> **Task requirements**:
The expected output is the data below, character for character, without its pictures.
------ Data for analysis
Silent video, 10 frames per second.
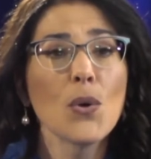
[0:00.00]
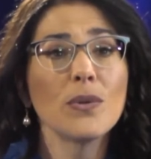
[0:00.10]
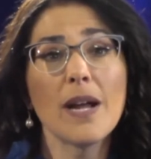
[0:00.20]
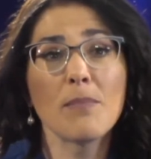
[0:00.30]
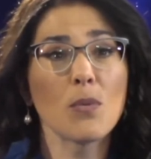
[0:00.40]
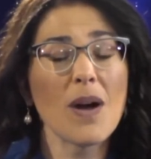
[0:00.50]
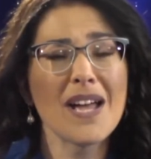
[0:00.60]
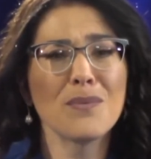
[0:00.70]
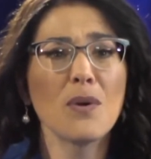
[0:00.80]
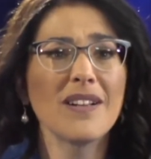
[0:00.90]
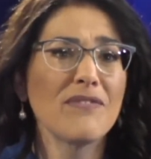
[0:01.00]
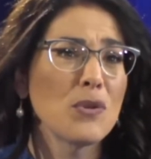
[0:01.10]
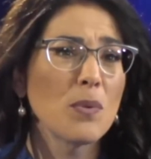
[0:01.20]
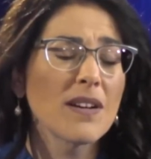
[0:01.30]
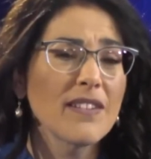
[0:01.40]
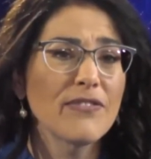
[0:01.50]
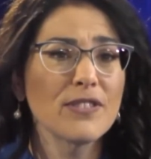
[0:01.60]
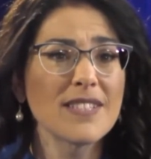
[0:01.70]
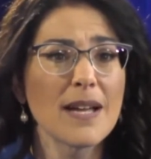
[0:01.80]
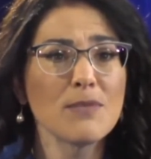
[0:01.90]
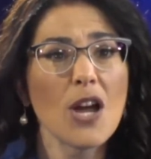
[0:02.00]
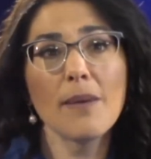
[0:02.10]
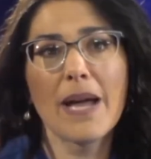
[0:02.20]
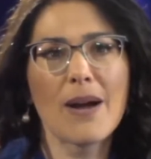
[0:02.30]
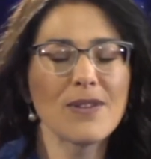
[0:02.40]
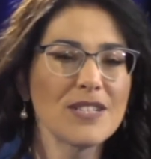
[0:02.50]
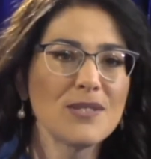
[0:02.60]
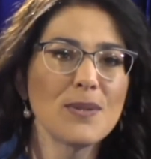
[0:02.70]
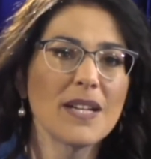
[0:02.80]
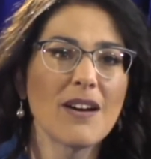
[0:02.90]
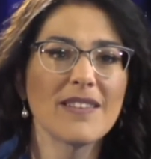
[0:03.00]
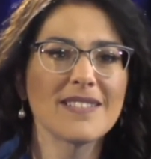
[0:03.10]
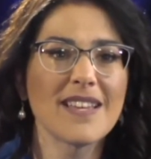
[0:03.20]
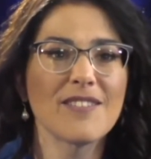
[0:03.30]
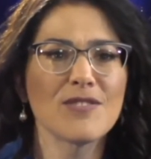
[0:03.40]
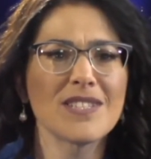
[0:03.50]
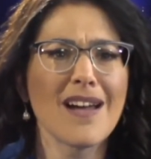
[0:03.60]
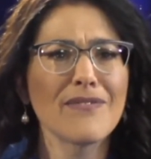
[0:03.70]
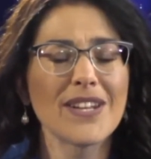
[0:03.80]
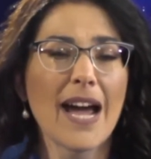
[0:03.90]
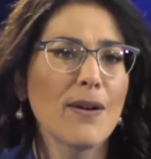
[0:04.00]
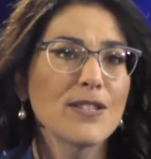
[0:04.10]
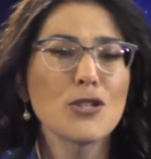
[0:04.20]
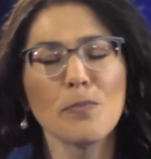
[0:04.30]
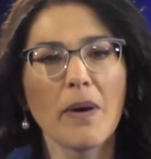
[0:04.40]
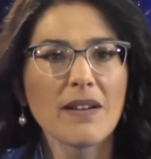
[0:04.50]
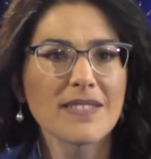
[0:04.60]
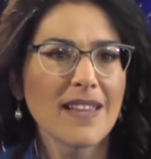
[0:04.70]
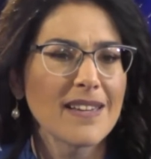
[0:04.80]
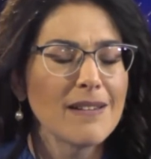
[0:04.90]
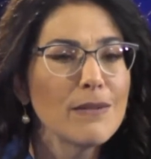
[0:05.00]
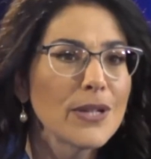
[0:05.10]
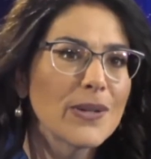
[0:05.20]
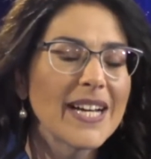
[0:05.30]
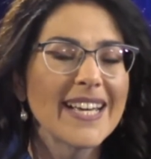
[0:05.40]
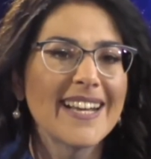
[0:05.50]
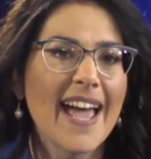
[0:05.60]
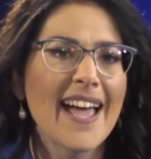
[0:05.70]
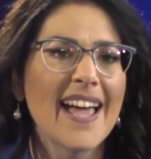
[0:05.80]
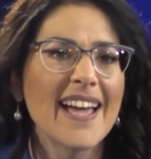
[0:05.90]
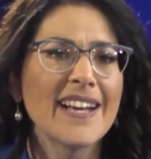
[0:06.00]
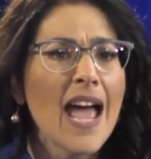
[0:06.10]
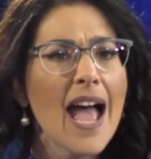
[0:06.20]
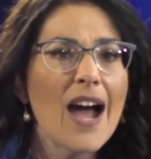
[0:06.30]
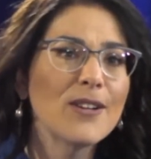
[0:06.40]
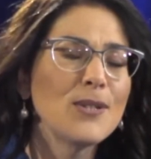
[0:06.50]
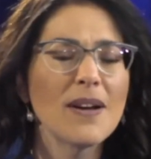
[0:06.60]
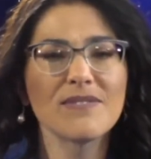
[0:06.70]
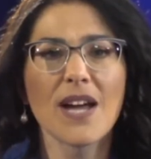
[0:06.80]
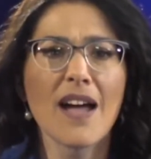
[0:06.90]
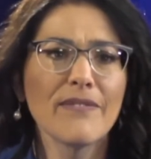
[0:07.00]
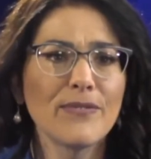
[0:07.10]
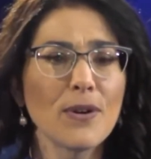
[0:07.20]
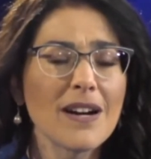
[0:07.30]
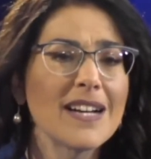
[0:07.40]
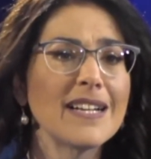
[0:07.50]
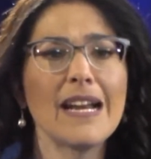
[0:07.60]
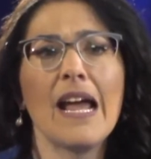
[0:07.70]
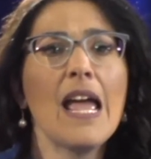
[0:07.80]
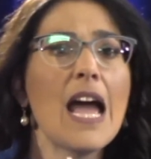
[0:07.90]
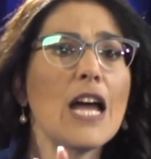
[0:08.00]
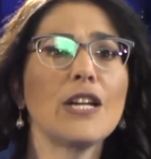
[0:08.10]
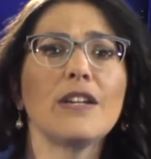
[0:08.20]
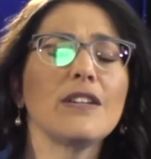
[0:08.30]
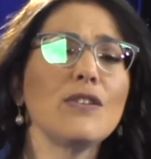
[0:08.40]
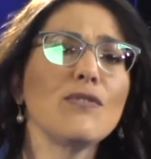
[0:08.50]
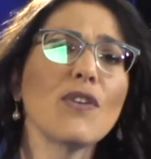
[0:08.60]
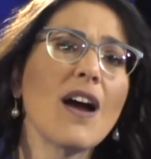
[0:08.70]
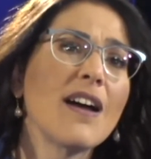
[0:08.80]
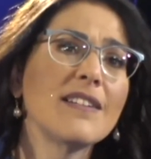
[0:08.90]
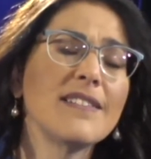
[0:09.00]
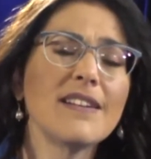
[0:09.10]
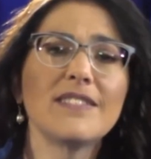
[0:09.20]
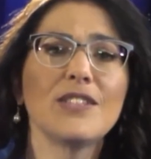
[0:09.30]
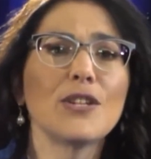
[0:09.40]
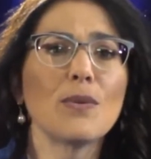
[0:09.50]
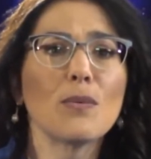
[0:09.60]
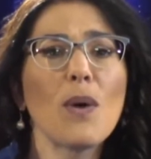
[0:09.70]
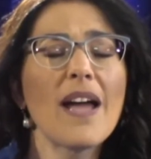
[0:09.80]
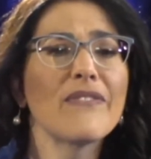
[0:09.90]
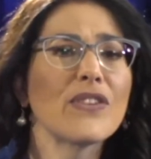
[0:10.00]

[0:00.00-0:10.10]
number one, well, if you work a full-time job, how are you doing all this other stuff? And how did your boss let you do it? And how do you have time for it? And you've got, a wife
------------
> **Written reply**:
Silent video, 10 frames per second.
[0:00.00]
[0:00.10]
[0:00.20]
[0:00.30]
[0:00.40]
[0:00.50]
[0:00.60]
[0:00.70]
[0:00.80]
[0:00.90]
[0:01.00]
[0:01.10]
[0:01.20]
[0:01.30]
[0:01.40]
[0:01.50]
[0:01.60]
[0:01.70]
[0:01.80]
[0:01.90]
[0:02.00]
[0:02.10]
[0:02.20]
[0:02.30]
[0:02.40]
[0:02.50]
[0:02.60]
[0:02.70]
[0:02.80]
[0:02.90]
[0:03.00]
[0:03.10]
[0:03.20]
[0:03.30]
[0:03.40]
[0:03.50]
[0:03.60]
[0:03.70]
[0:03.80]
[0:03.90]
[0:04.00]
[0:04.10]
[0:04.20]
[0:04.30]
[0:04.40]
[0:04.50]
[0:04.60]
[0:04.70]
[0:04.80]
[0:04.90]
[0:05.00]
[0:05.10]
[0:05.20]
[0:05.30]
[0:05.40]
[0:05.50]
[0:05.60]
[0:05.70]
[0:05.80]
[0:05.90]
[0:06.00]
[0:06.10]
[0:06.20]
[0:06.30]
[0:06.40]
[0:06.50]
[0:06.60]
[0:06.70]
[0:06.80]
[0:06.90]
[0:07.00]
[0:07.10]
[0:07.20]
[0:07.30]
[0:07.40]
[0:07.50]
[0:07.60]
[0:07.70]
[0:07.80]
[0:07.90]
[0:08.00]
[0:08.10]
[0:08.20]
[0:08.30]
[0:08.40]
[0:08.50]
[0:08.60]
[0:08.70]
[0:08.80]
[0:08.90]
[0:09.00]
[0:09.10]
[0:09.20]
[0:09.30]
[0:09.40]
[0:09.50]
[0:09.60]
[0:09.70]
[0:09.80]
[0:09.90]
[0:10.00]

[0:00.00-0:10.10]
number one, well, if you work a full-time job, how are you doing all this other stuff? And how did your boss let you do it? And how do you have time for it? And you've got, a wife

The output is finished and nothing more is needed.